Een derde, zeer zeldzame vorm van HAE (type 3), speelt zich af in een andere kwestie. Type 3 is het resultaat van een mutatie in een ander gen genaamd F12.

Dit gen bevat instructies voor het maken van een eiwit dat coagulatiefactor XII wordt genoemd. Dit eiwit is betrokken bij stolling en is ook verantwoordelijk voor het stimuleren van ontstekingen.

Een mutatie in de F12 gen creëert een factor XII-eiwit met verhoogde activiteit. Dit creëert op zijn beurt meer bradykinine. Net als types 1 en 2, laat de toename van bradykinine de wanden van bloedvaten ongecontroleerd lekken. Dit leidt tot perioden van zwelling.

De aanval behandelen

Weten wat er gebeurt tijdens een HAE-aanval heeft geleid tot verbeteringen in behandelingen.

Om het ophopen van vocht te voorkomen, moeten mensen met HAE medicatie nemen. HAE-geneesmiddelen voorkomen zwelling of verhogen de hoeveelheid C1 in het bloed.

Waaronder:

  • een directe infusie van vers, gedoneerd plasma (dat C1-esteraseremmer bevat)
  • medicijnen die C1 in het bloed vervangen (deze omvatten Berinert, Ruconest, Haegarda en Cinryze)
  • androgeentherapie, zoals een geneesmiddel genaamd danazol, dat de hoeveelheid C1-esteraseremmer geproduceerd door uw lever kan verhogen
  • ecallantide (Kalbitor), een medicijn dat kallikreïne remt, waardoor de productie van bradykinine wordt voorkomen
  • icatibant (Firazyr), waardoor bradykinine niet meer aan zijn receptor bindt (bradykinine B2-receptorantagonist)

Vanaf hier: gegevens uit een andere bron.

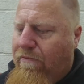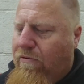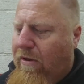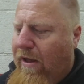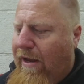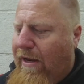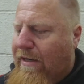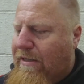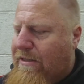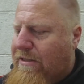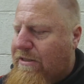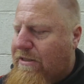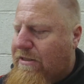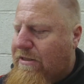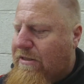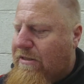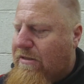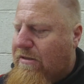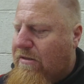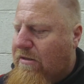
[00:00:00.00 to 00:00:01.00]

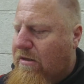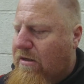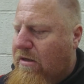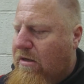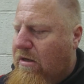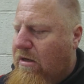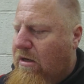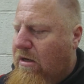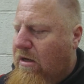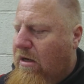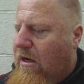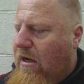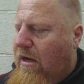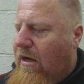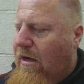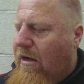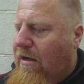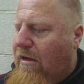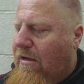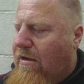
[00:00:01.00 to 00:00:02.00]
place
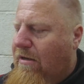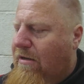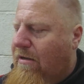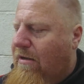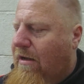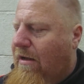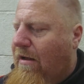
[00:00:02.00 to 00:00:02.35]
uh,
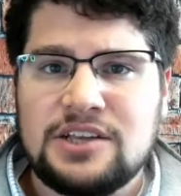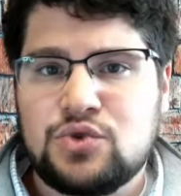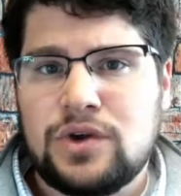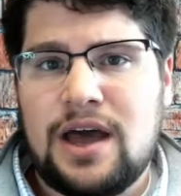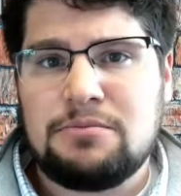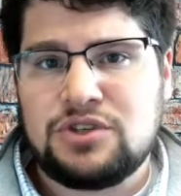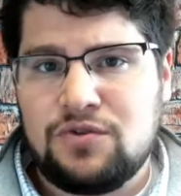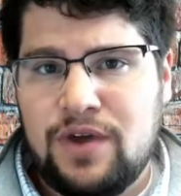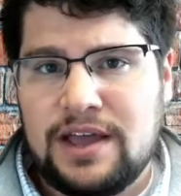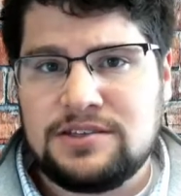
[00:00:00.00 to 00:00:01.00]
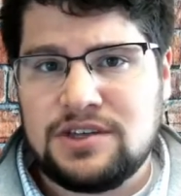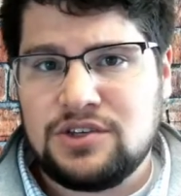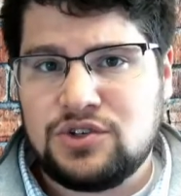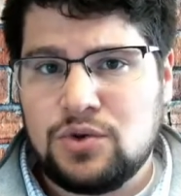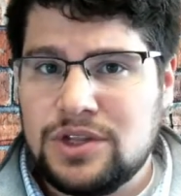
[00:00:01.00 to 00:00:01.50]
SuiteCommerce Advanced
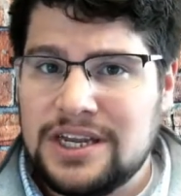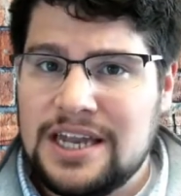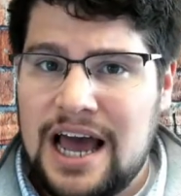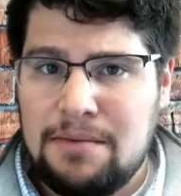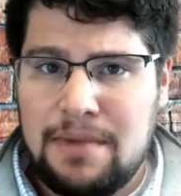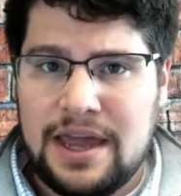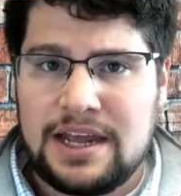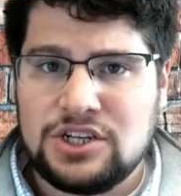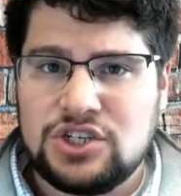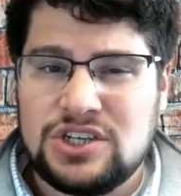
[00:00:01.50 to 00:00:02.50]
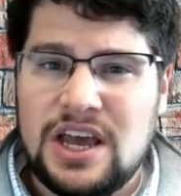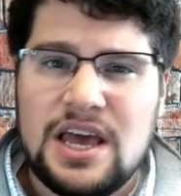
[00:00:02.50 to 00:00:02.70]
is solely not managed.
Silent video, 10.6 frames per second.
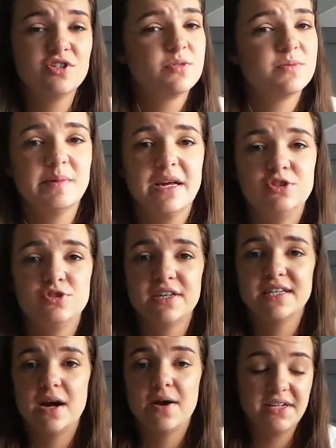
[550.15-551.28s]
stops them getting dried
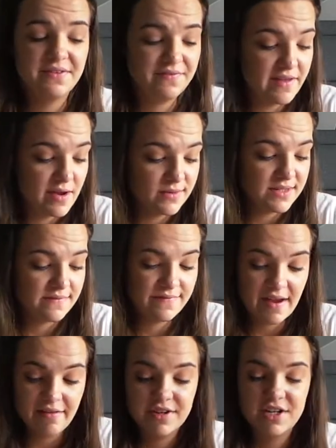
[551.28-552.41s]
out and it feels
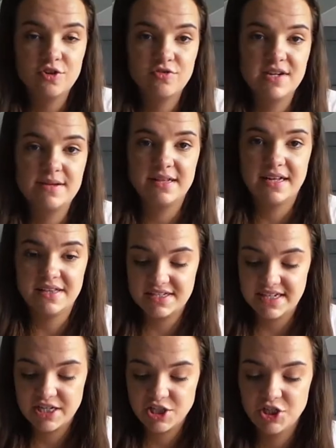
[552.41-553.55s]
very creamy, like the
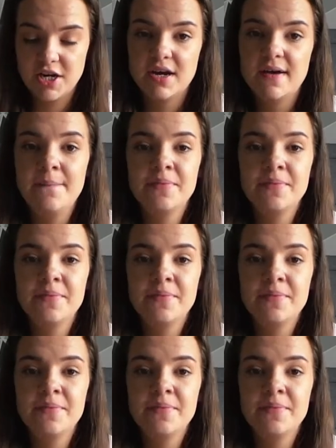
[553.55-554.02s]
texture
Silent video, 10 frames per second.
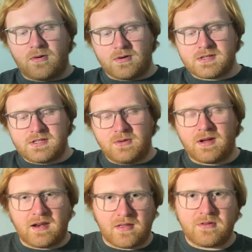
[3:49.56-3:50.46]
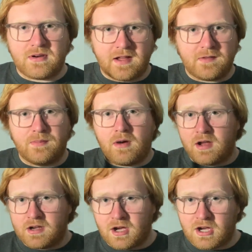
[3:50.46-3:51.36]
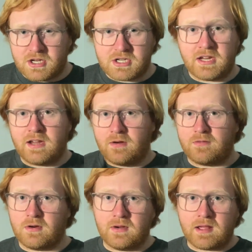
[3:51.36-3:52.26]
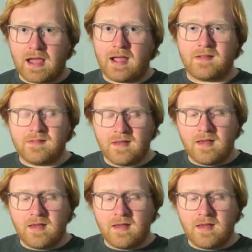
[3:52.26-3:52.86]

course, do another nice montage here for you guys.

Episodes van lichte zwellingen in de handen en voeten kunnen verdwijnen zonder behandeling.

Zoals je kunt zien, gebeurt een HAE-aanval anders dan bij een allergische reactie. Geneesmiddelen die worden gebruikt voor de behandeling van allergische reacties, zoals antihistaminica, corticosteroïden en adrenaline, werken niet bij een HAE-aanval.